* **Excerpted data**:
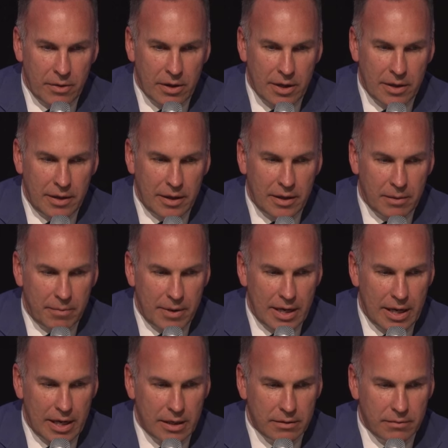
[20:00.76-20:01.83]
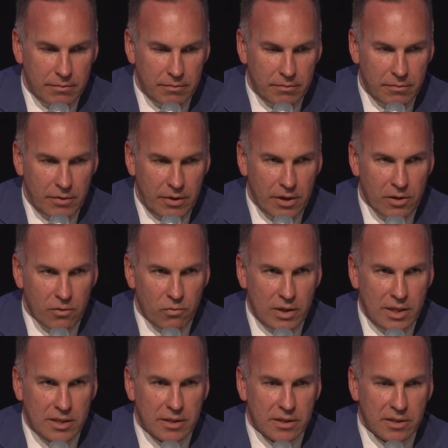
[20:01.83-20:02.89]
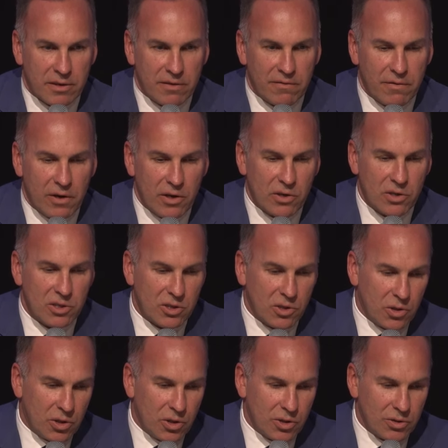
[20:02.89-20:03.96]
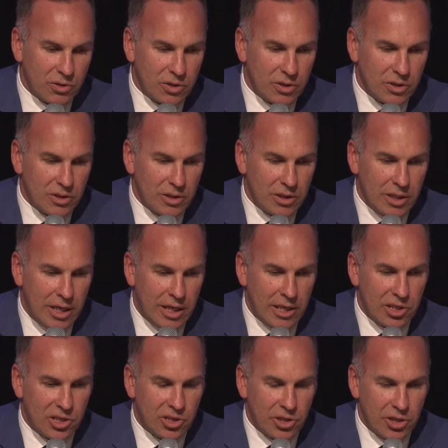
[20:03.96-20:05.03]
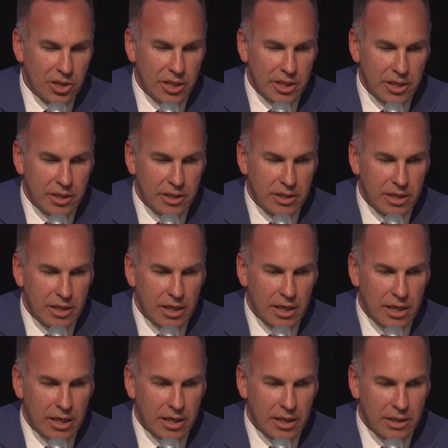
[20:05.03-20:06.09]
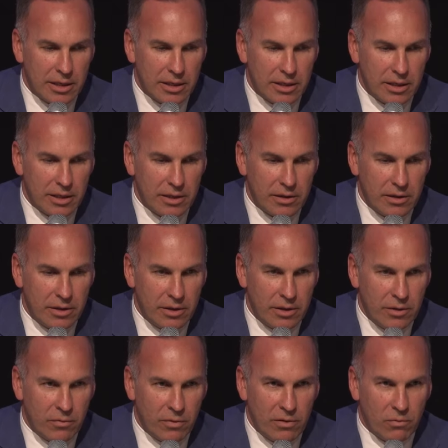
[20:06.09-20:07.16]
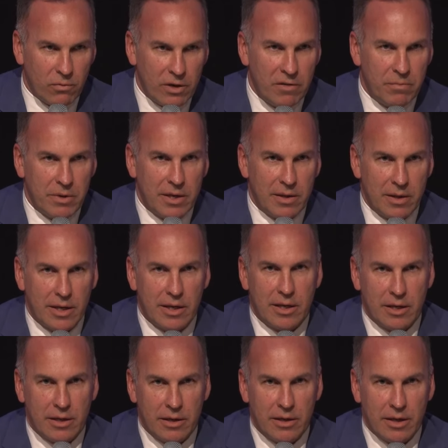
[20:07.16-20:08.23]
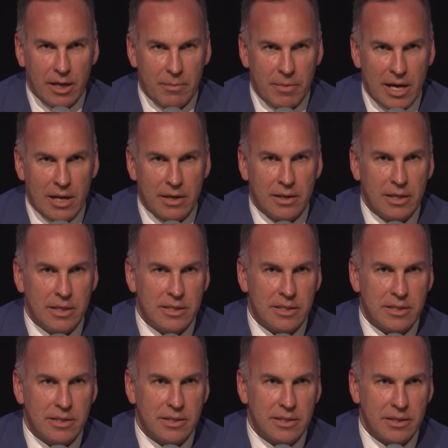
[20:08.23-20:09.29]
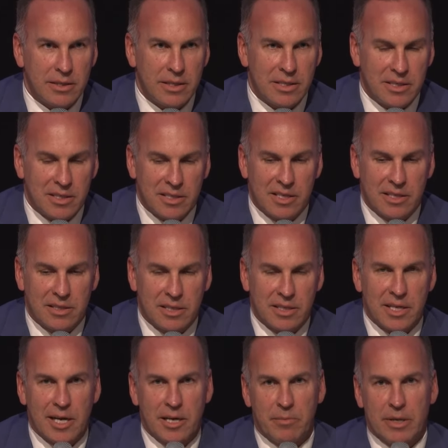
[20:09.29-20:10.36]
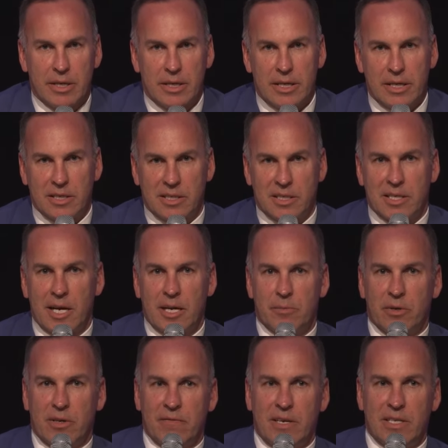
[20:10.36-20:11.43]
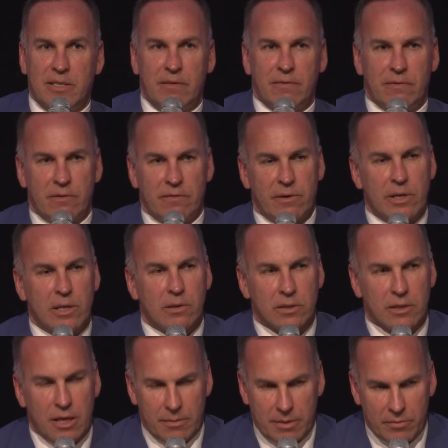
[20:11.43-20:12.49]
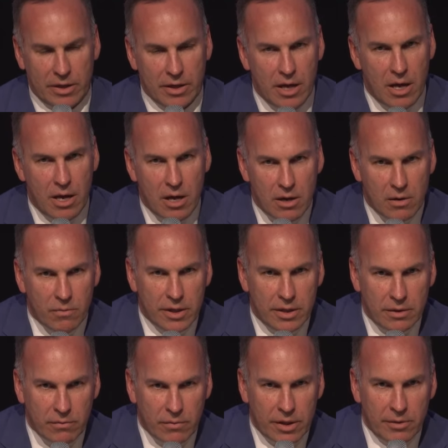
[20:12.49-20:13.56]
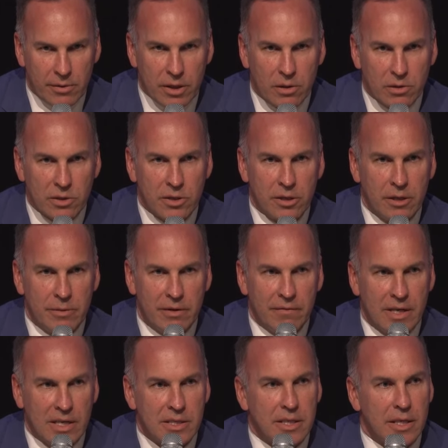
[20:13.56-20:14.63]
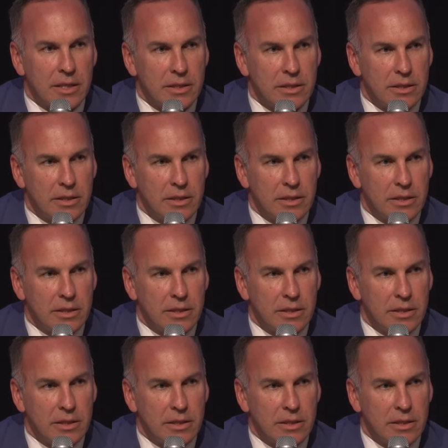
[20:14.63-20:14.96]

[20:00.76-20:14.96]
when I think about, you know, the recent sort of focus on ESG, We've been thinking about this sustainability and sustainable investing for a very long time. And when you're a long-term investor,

---

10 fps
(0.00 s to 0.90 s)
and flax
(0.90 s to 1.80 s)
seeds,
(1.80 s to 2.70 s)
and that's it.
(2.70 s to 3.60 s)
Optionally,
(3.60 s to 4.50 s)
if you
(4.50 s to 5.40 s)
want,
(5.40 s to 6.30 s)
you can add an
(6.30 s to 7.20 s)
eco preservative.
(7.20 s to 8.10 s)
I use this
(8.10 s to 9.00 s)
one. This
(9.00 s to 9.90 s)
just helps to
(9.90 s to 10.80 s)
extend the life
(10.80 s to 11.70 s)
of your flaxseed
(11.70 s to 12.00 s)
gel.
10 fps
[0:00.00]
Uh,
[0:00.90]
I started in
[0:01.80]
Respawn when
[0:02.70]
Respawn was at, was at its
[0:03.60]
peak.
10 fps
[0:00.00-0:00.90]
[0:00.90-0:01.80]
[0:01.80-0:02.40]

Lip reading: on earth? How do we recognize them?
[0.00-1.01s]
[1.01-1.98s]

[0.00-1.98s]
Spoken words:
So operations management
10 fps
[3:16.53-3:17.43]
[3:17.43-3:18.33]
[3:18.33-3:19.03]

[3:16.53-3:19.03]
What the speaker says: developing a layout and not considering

* **Exercise details**:
Among the records above, extract exactly the lines from the line with "(0.90 s to 1.80 s)" to the line with "What the speaker", both lines included, and leave out the rest.

* **Response area**:
(0.90 s to 1.80 s)
seeds,
(1.80 s to 2.70 s)
and that's it.
(2.70 s to 3.60 s)
Optionally,
(3.60 s to 4.50 s)
if you
(4.50 s to 5.40 s)
want,
(5.40 s to 6.30 s)
you can add an
(6.30 s to 7.20 s)
eco preservative.
(7.20 s to 8.10 s)
I use this
(8.10 s to 9.00 s)
one. This
(9.00 s to 9.90 s)
just helps to
(9.90 s to 10.80 s)
extend the life
(10.80 s to 11.70 s)
of your flaxseed
(11.70 s to 12.00 s)
gel.
10 fps
[0:00.00]
Uh,
[0:00.90]
I started in
[0:01.80]
Respawn when
[0:02.70]
Respawn was at, was at its
[0:03.60]
peak.
10 fps
[0:00.00-0:00.90]
[0:00.90-0:01.80]
[0:01.80-0:02.40]

Lip reading: on earth? How do we recognize them?
[0.00-1.01s]
[1.01-1.98s]

[0.00-1.98s]
Spoken words:
So operations management
10 fps
[3:16.53-3:17.43]
[3:17.43-3:18.33]
[3:18.33-3:19.03]

[3:16.53-3:19.03]
What the speaker says: developing a layout and not considering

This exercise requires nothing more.